I’ve been living a Christ centered life for six years now. When I was converted, I was in a three – year relationship that was going absolutely nowhere. I had a yearning desire to do what was pleasing to God and according to His Word. So, I let my relationship go to prevent fornication and losing focus on my walk with Him. It’s amazing how when you develop a relationship with a Man you can’t see that you’re willing to let go of a man that you can see. As God and my relationship became stronger and stable, I felt I was ready to get back in the dating world. I dated but there was no real attraction or substance, so I broke a few hearts and had to apologize way too many times. What a journey!
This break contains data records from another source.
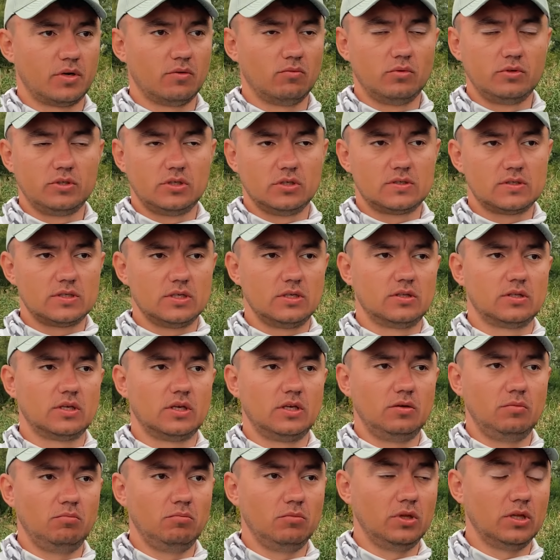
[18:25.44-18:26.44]
Проводится это
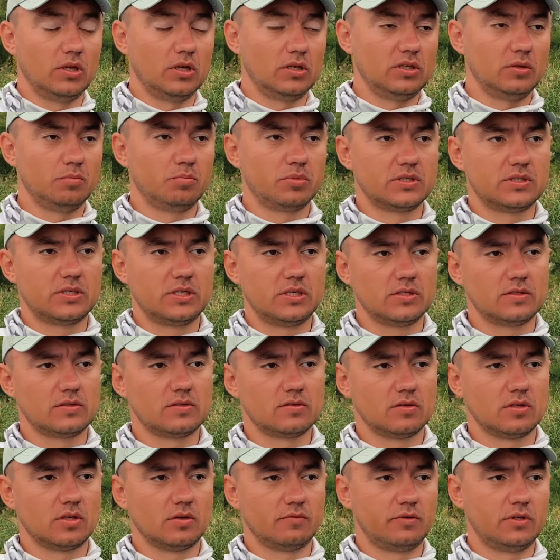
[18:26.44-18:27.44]
именно
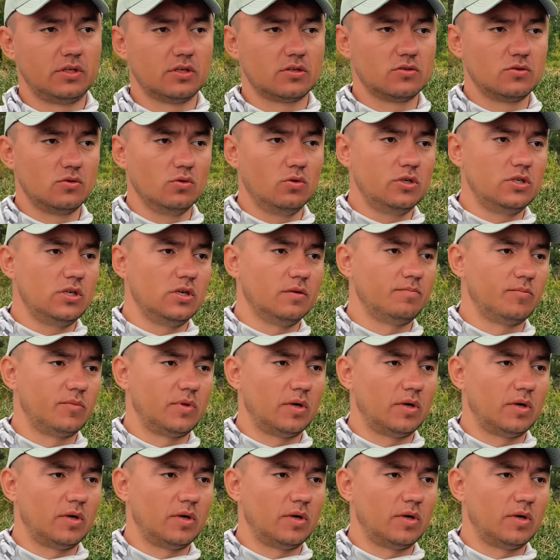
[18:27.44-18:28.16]
непосредственно в Херсоне.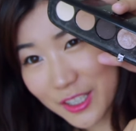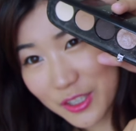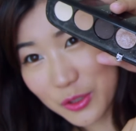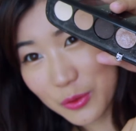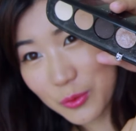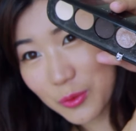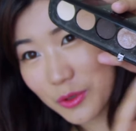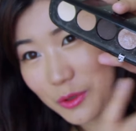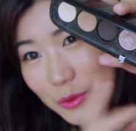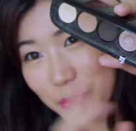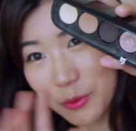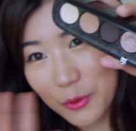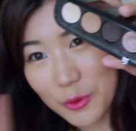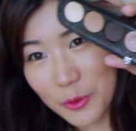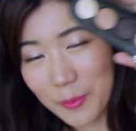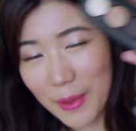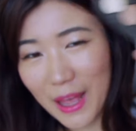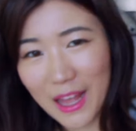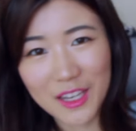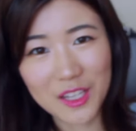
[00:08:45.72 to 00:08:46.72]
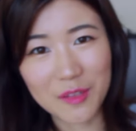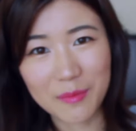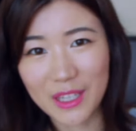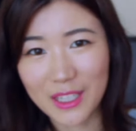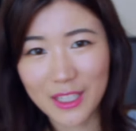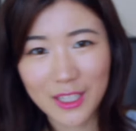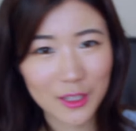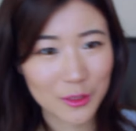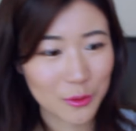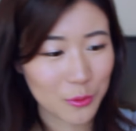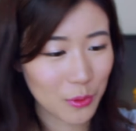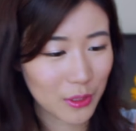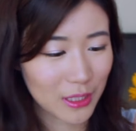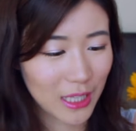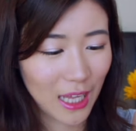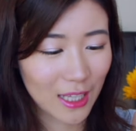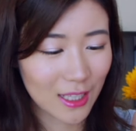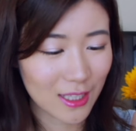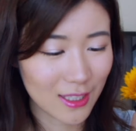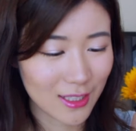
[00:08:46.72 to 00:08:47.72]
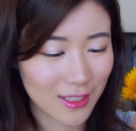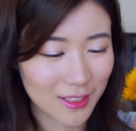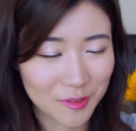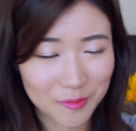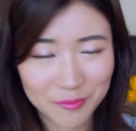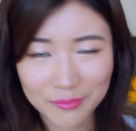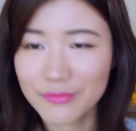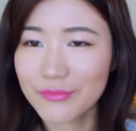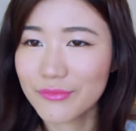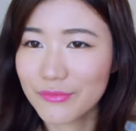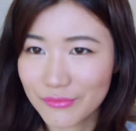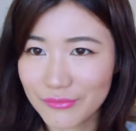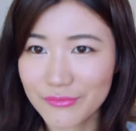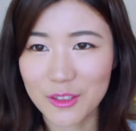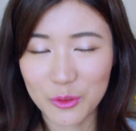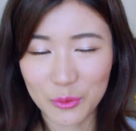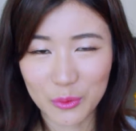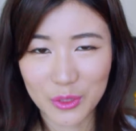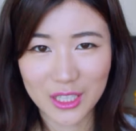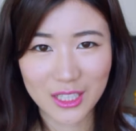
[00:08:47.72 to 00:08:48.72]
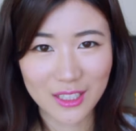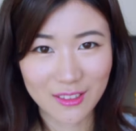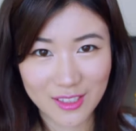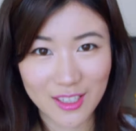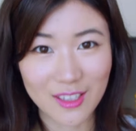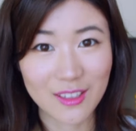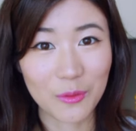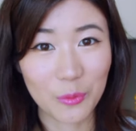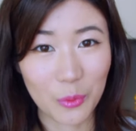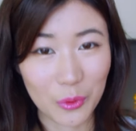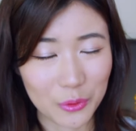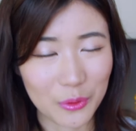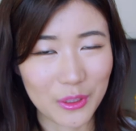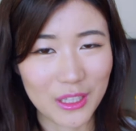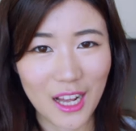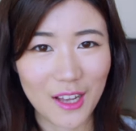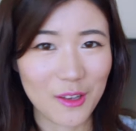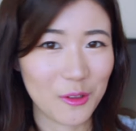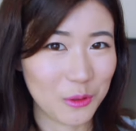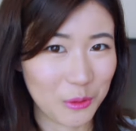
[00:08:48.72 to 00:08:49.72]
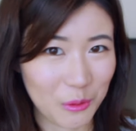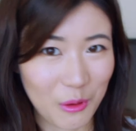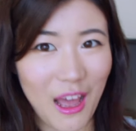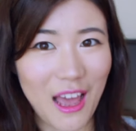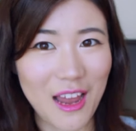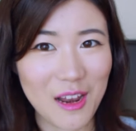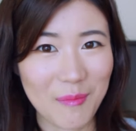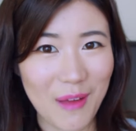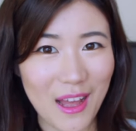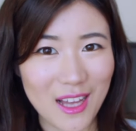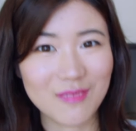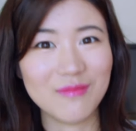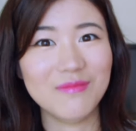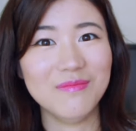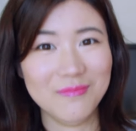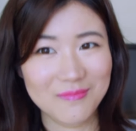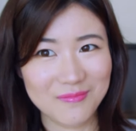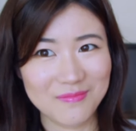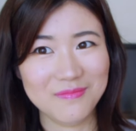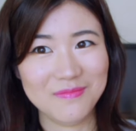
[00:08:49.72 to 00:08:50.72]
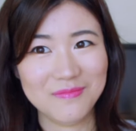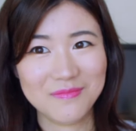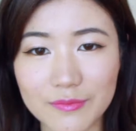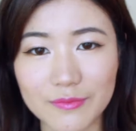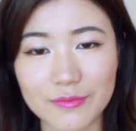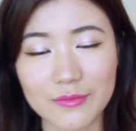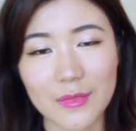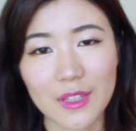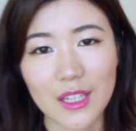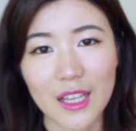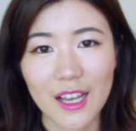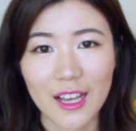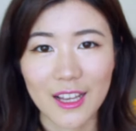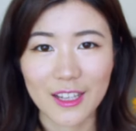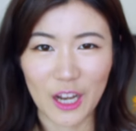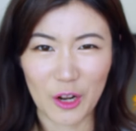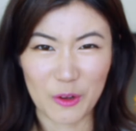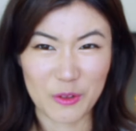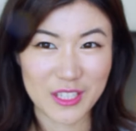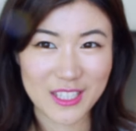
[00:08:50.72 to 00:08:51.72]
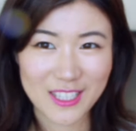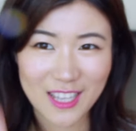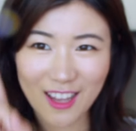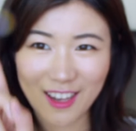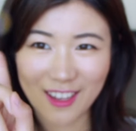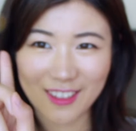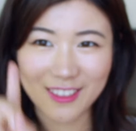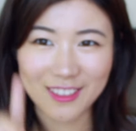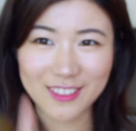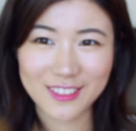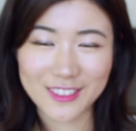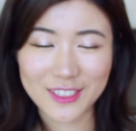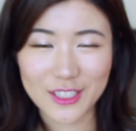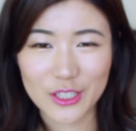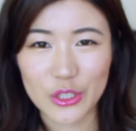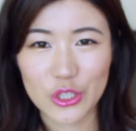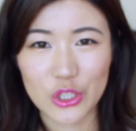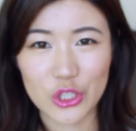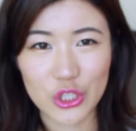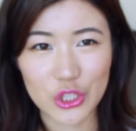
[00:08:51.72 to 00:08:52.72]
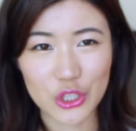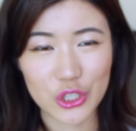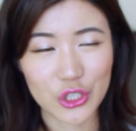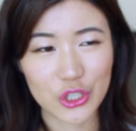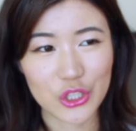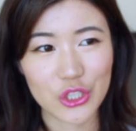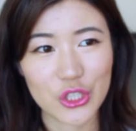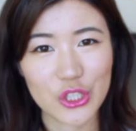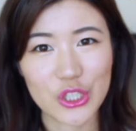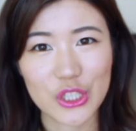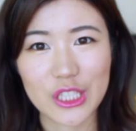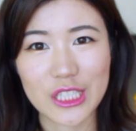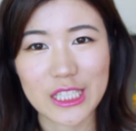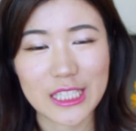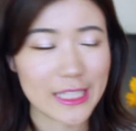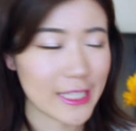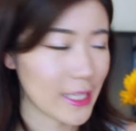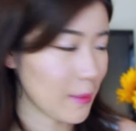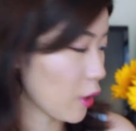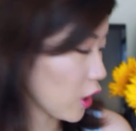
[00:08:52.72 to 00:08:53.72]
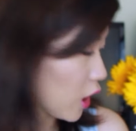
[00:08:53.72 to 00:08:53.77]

也是我所有盘里面坑最大的一个，所以可见我对它有多爱了吧？嗯，然后接下来呢是睫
I finally met someone interesting with a beautiful personality; we dated for almost a year. I knew this was not God’s best for me but we shared a chemistry that I didn’t have with the others. Because of the attraction I had for him, I neglected to ask all the important questions when I first met him. He told me he was a Christian, that was recently saved and when I called his telephone, his ring back tone was “Jesus is Love.” I was convinced that he was the one. As time went on, we finally had a more in-depth conversation about Christ and lo and behold he did not believe in the contents of the Bible and was not sure about Christianity! I was tricked!! He did not believe that God heard our prayers. I defended my Lord of course but I was fighting a losing battle. The more I explained, the more he rejected. Every Sunday I would leave for church and he would remain on the couch watching football and give me an excuse why he couldn’t join me. I knew this is not what I wanted in a marriage. If he had not accepted God’s love for him, how could he possibly love me as Christ love the church?
My heart was so deep in, that I didn’t want to walk away. Everything about him was picture perfect, but his belief. I had to stop looking at who he could be and accept him at face value. I prayed for a man who loved God more than he could ever love me, and this clearly was not the answer to my prayer. I know there is no perfect person, but there is one that is saved and trying to live according to God’s word. With tears in my eyes and pain in my heart, I walked away and did not turn back.
Many women settle, hoping and believing a man will change according to their expectations or because they’re afraid to be alone. However, being stuck in a marriage that’s not ordained by God is a nightmare, believe me, It’s a daily challenge. Sometimes God will allow someone in your life for ministering and not marriage. We seem to get so caught up in our own wants and we forget all about His purpose. The way that you can discern the difference between His will and our selfish desires is by His Word. What does His word say about the person in your life? Is it marriage or ministry?
It’s easy to be in a relationship but it may mean settling and missing the mate God has for you. Are you willing to make that sacrifice?